In looking at prepared slides of muscle tissue and blood, observations of structure were made using light microscopy. In skeletal muscle tissue. cell arrangement was elongated. In cardiac muscle tissue. cell arrangement was rectangular. For both these type of cells the shape facilitates a fast contraction. Smooth muscle tissue cell arrangement promoted a more gradual contraction. In skeletal muscle. cells contraction would be used to move bones as the primary source of locomotion. In the cardiac muscle. cell contractions would be used to create pressure inside the ventricle in order to pump blood. In smooth muscle. cells contraction would be used in order to generate peristaltic waves. These prediction about function could be tested by examining a live specimen or isolating muscle tissue in vitro and stimulating it with an electrode. Reagents such as adrenaline or Xylocaine could be used to increase or inhibit muscle cell functioning. In blood. cell arrangement is fluid allowing for minimum friction in circulation. RBC's would most likely carry oxygen or carbon dioxide to aid in cellular respiration. WBC's would be looking for foreign agents in the blood and surrounding tissues. These predictions could be tested using a radioactive tag with a high affinity for RBC's or WBC's injected into the bloodstream and observed using a CAT scan or other appropriate machinery.
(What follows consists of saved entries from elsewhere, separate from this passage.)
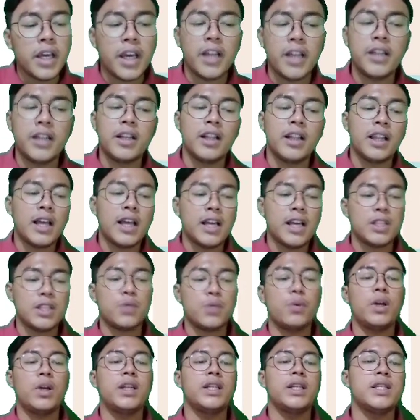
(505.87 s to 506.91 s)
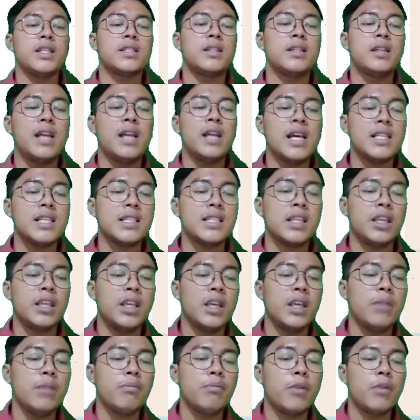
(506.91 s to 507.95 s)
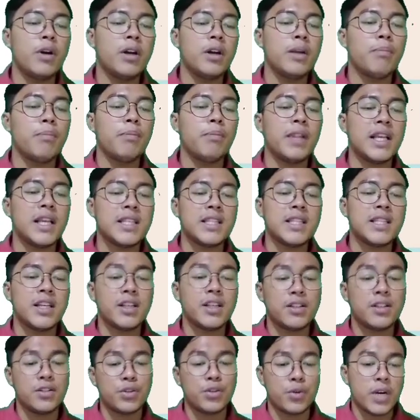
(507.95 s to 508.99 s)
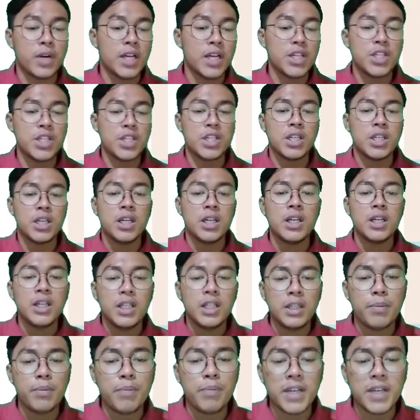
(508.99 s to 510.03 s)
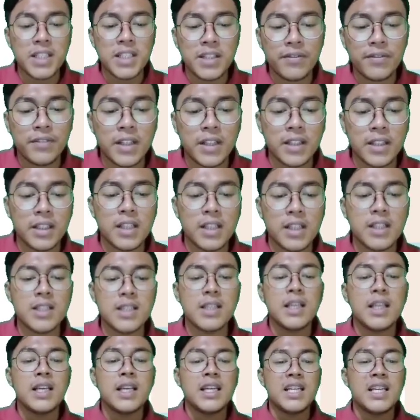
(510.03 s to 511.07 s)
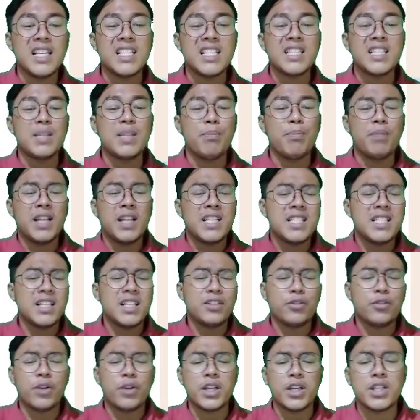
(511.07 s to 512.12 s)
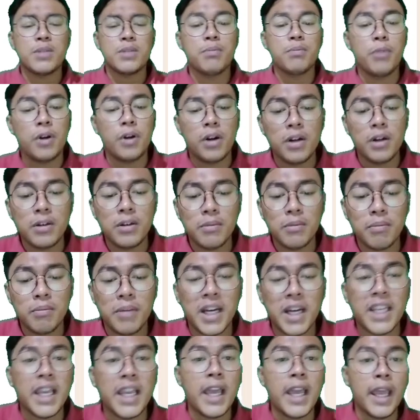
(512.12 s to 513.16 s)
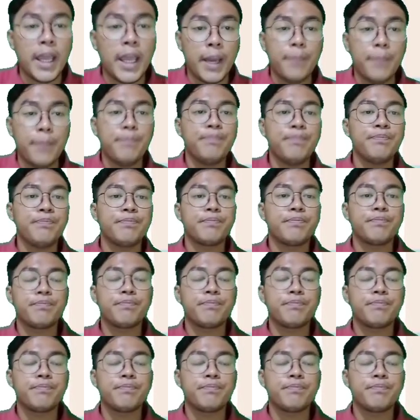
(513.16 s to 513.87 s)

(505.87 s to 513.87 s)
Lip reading: And the last one is does he burn the plastic trash? The passive sentence is the plastic trash burned by him.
In looking at specimens of Amoebae proteus, Paramecium caudatum and stamen hairs from Tradescantia virginiana, slide mounts were made and structures were observed using light microscopy. In paramecia observable structures included an oral groove- to be used for ingestion, cilia- to be used for locomotion, and vacuoles- to be used for food storage. In the amoebae observable structures included pseudopodia- to be used for locomotion, and vacuoles- to be used for food storage. The amoebas movement could be determined by leaving a trail of food in a particular path and observing as to whether the amoebae will follow the trail. In the stamen hair. movement of water and nutrients is observable. These substances provide nourishment to reproductive structures at the end of the stamen. In applying Cytocholasin B to the living specimens both the stamen hair and the paramecia ceased movement after five minutes indicating that they must in fact contain actin filaments that the reagent acted upon. In observing the paramecia ingests some of the Congo Red-stained yeast it was found that the yeast were encapsulated into vacuoles that must serve as a mechanism of storage.

In examining the specimens Protoslo was used to slow down the paramecia so as to be able to observe them at high magnification, Congo Red-stained yeast were used to observe paramecia ingestion and digestion, dilute methyl green was used to stained the specimens and accent certain cellular structures and Cytocholasin B was used to inhibit movement of the specimens. In thinking about other types of reagents that could possibly be used. a saline solution would of been particular interest as it would allow one to observe any defense mechanisms the specimens have against water loss and also the events leading to an organisms death in a hypotonic solution. A sample of pure water would aid in viewing the opposite effects with the specimens.

Observing the fixed specimens aided in identifying certain key structures in the tissue and cells such as shape, orientation, location and size of nucleus, and distinct organelles. The advantage of observing fixed specimens is the reasonable accuracy of identifying cellular structures, however the fixed mounts do not allow you to observe function and operation as would living specimens.